Ten heavily-armed militants ran rampage through the city in November four years ago, killing 166 people over nearly three days in a prolonged assault that was covered live on television around the world.
Kasab was one of two gunmen who opened fire and threw hand grenades at Mumbai's main railway station on November 26, killing 52 people and wounding more than 100.
He was born in the dusty village of Faridkot in a remote and impoverished region of Punjab in Pakistan's farming belt, home to 10,000 people, most of them farmers and labourers and few of them literate.
His father, Mohammad Amir Iman, ran a food stall in the village.
Kasab dropped out of school in 2000 and worked as a labourer in the eastern city of Lahore until 2005, according to his initial confession to police, which was widely published in India.
He first pleaded not guilty but later made a confession, admitting being one of the 10 gunmen trained, equipped and financed by the banned Pakistan-based Lashkar-e-Taiba (LeT).
Kasab reportedly said he joined the Islamist group to get weapons training after deciding to embark on a life of crime but there have also been claims that his father duped him into doing it for money.
The Supreme Court in New Delhi upheld his death sentence in August and he was executed, aged 25, on Wednesday after his final appeal to the president to save him from death was rejected.
Wilson John, senior fellow at New Delhi's Observer Research Foundation and a specialist in extremist groups, told AFP that Kasab fitted "the profile if you look at the terrorists recruited by Lashkar-e-Taiba".
"They come from lower-middle class or poor families," he said. "They're not entirely uneducated, just a little bit educated, they're unemployed and looking for a job. They're not religiously inclined but they can be brainwashed.
"He was a prime target."
When his trial began in 2009, Kasab at first appeared relaxed, dressed in either a T-shirt and tracksuit bottoms or a traditional kurta-pyjama, joking or smiling at lawyers and reporters.
However, he seemed increasingly sullen, withdrawn and even asleep as the trial progressed, prompting fears for his mental state. He showed no emotion in the dock when he was pronounced guilty of murder and waging war on India.

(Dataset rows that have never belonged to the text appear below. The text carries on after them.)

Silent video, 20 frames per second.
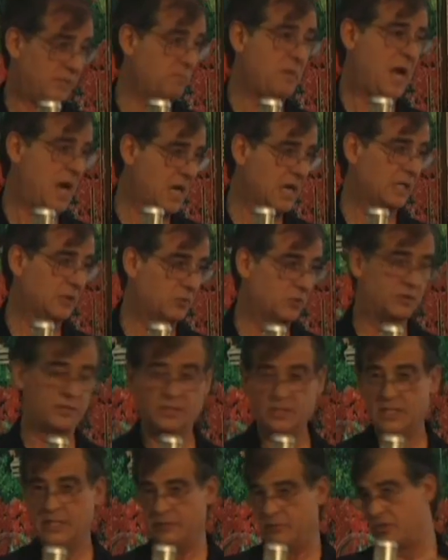man. He was
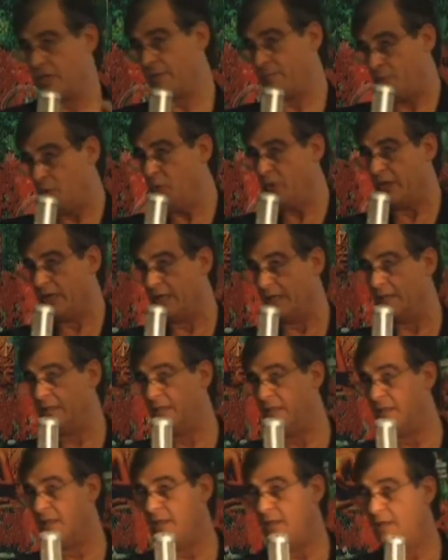like Buddha.
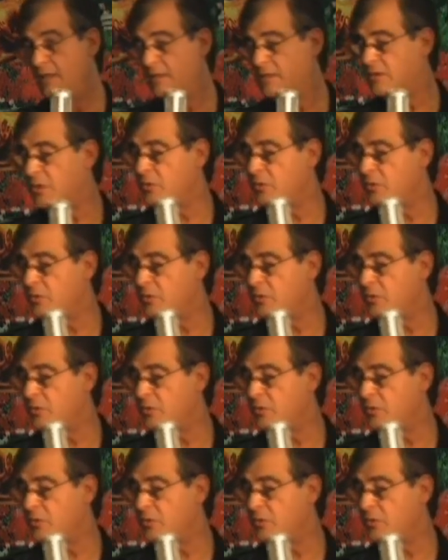So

After his conviction, he was held in a high-security jail in Mumbai. When his Supreme Court appeal began in January, he issued a statement saying he had been denied a fair trial.

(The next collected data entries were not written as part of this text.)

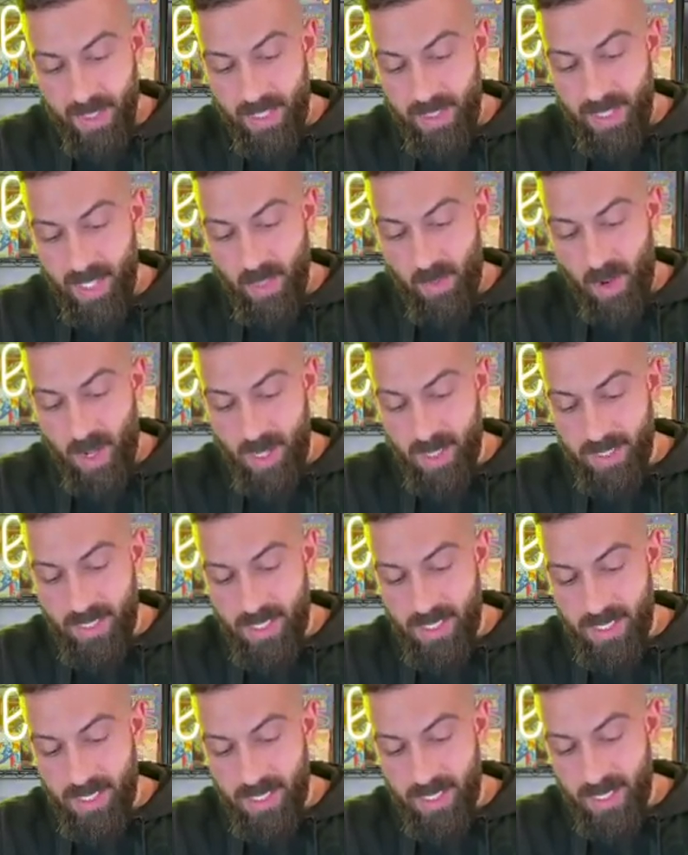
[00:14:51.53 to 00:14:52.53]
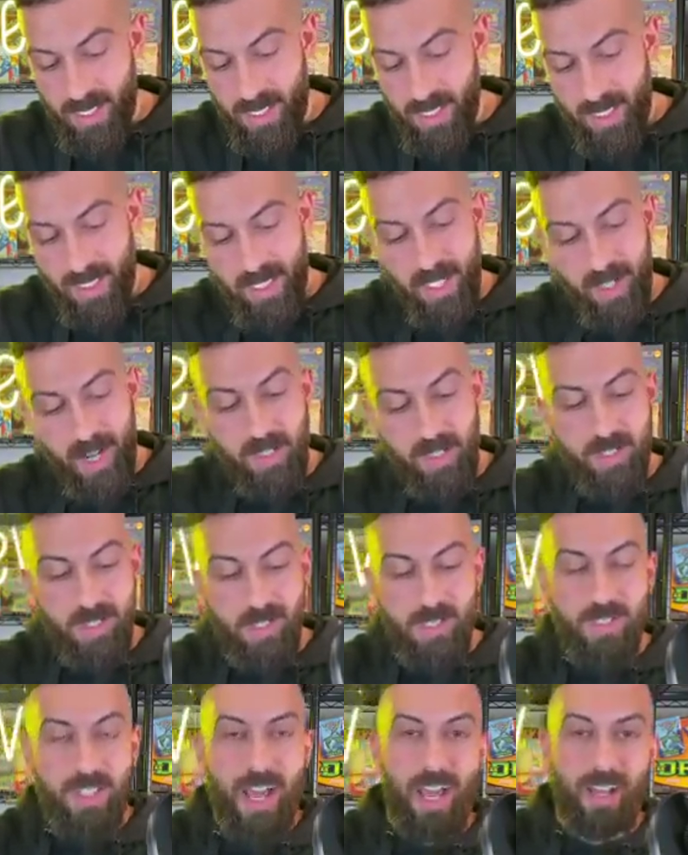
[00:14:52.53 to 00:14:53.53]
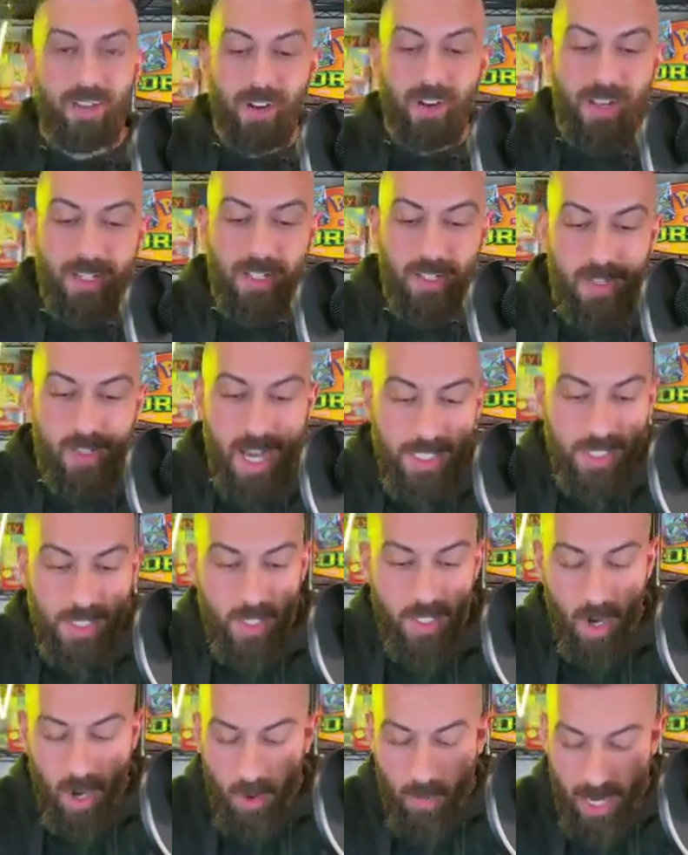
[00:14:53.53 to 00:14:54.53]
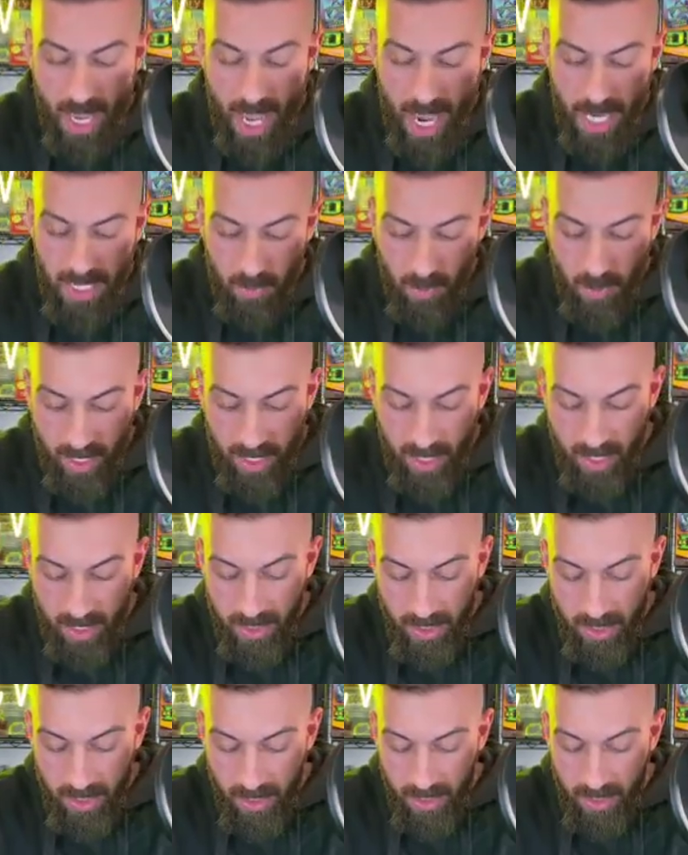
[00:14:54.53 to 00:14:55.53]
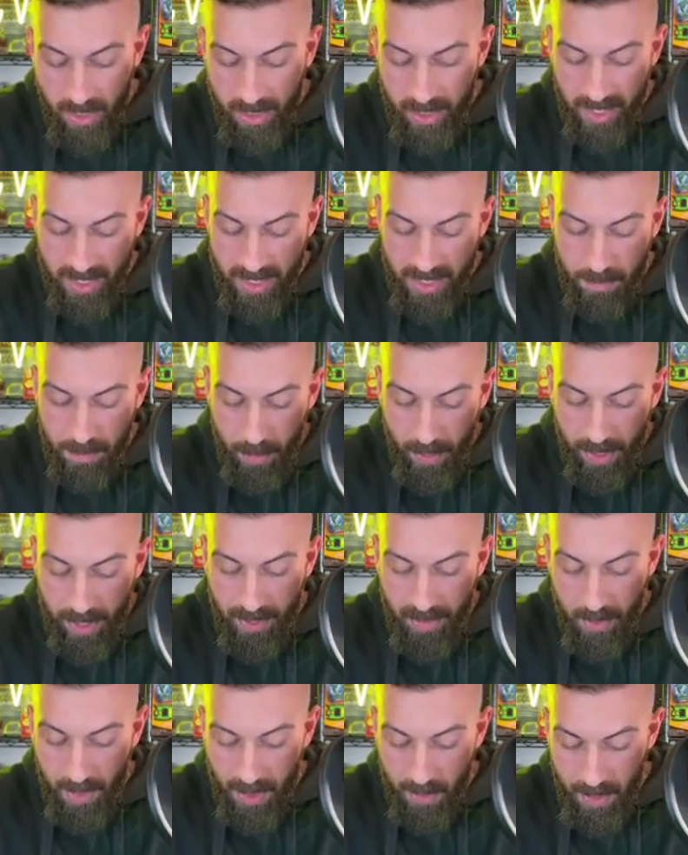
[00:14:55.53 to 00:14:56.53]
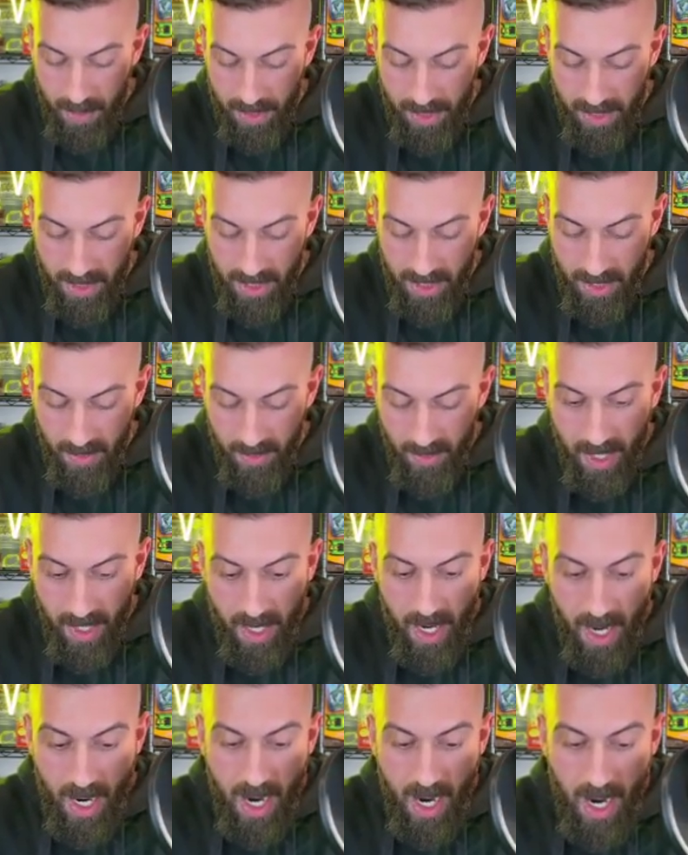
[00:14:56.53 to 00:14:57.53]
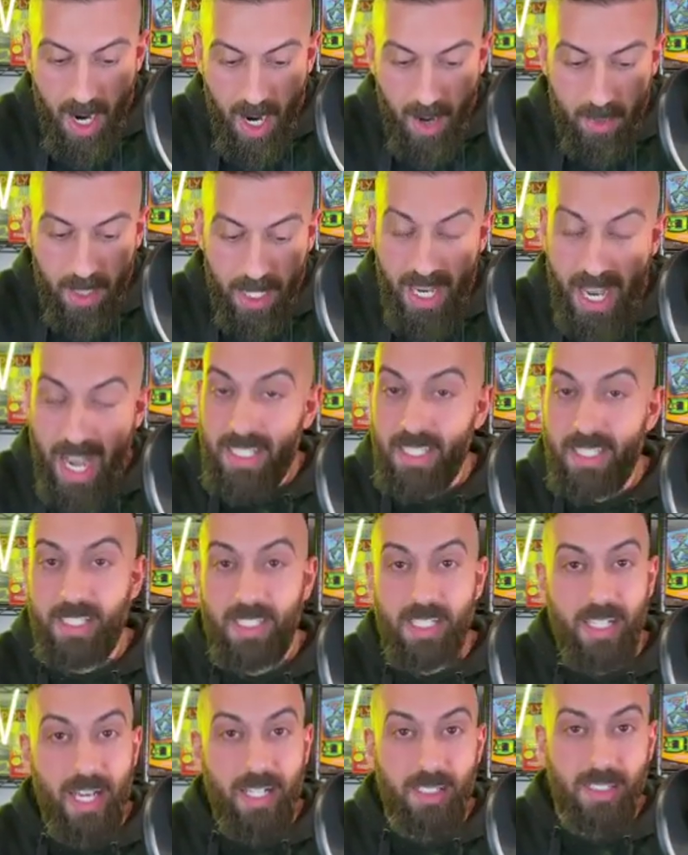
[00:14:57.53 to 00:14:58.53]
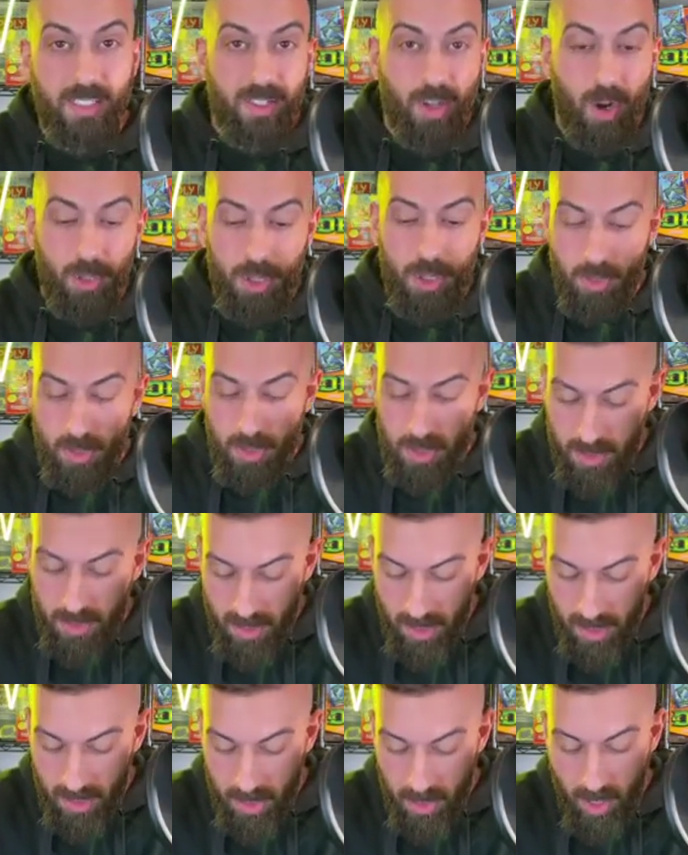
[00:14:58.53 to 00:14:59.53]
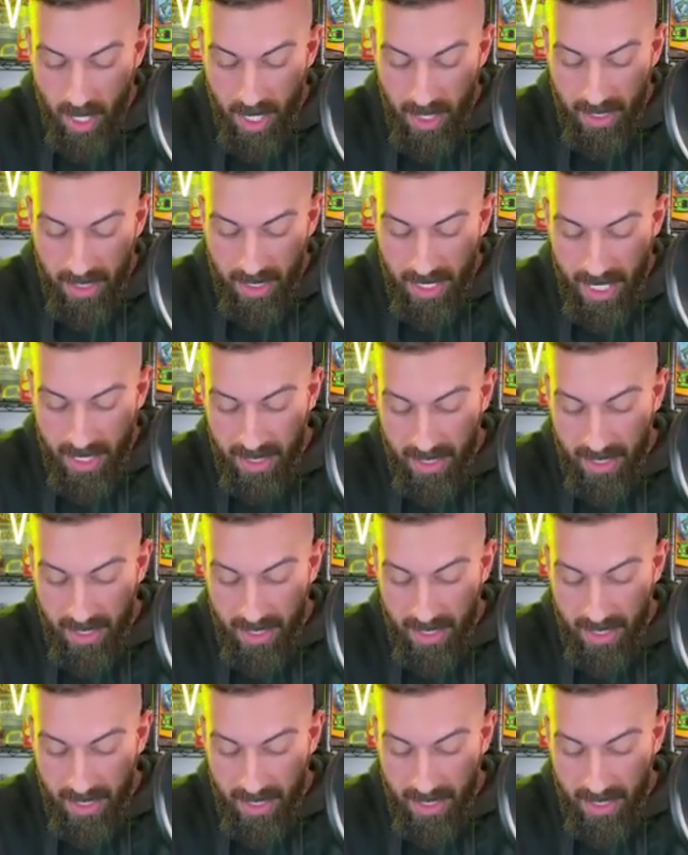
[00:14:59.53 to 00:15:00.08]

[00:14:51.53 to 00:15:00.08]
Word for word: Thing was, you don't have to do that, right? You guys saw when Ash went in, kicked his butt with the Pikachu. Um, he had to he had to go through the, the training to get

Prosecutor Ujjwal Nikam characterised Kasab as a shrewd and calculating operative, describing him as a "human shape" with no feelings or emotion.
While pushing for the death penalty, Nikam dwelt on the apparent smile Kasab wore while firing on travellers in the train station and his reported regret at arriving late at the target because he had missed the commuter rush.
His defence lawyer, K.P. Pawar, sought to persuade the court that Kasab was a susceptible young man who had been brainwashed.
"He was mentally defective (at the time of the attacks) and the effect impaired his ability to appreciate the impact of his conduct," Pawar told the court during discussions about his sentence.
"He's a human being of flesh and blood, that should not be forgotten," he added.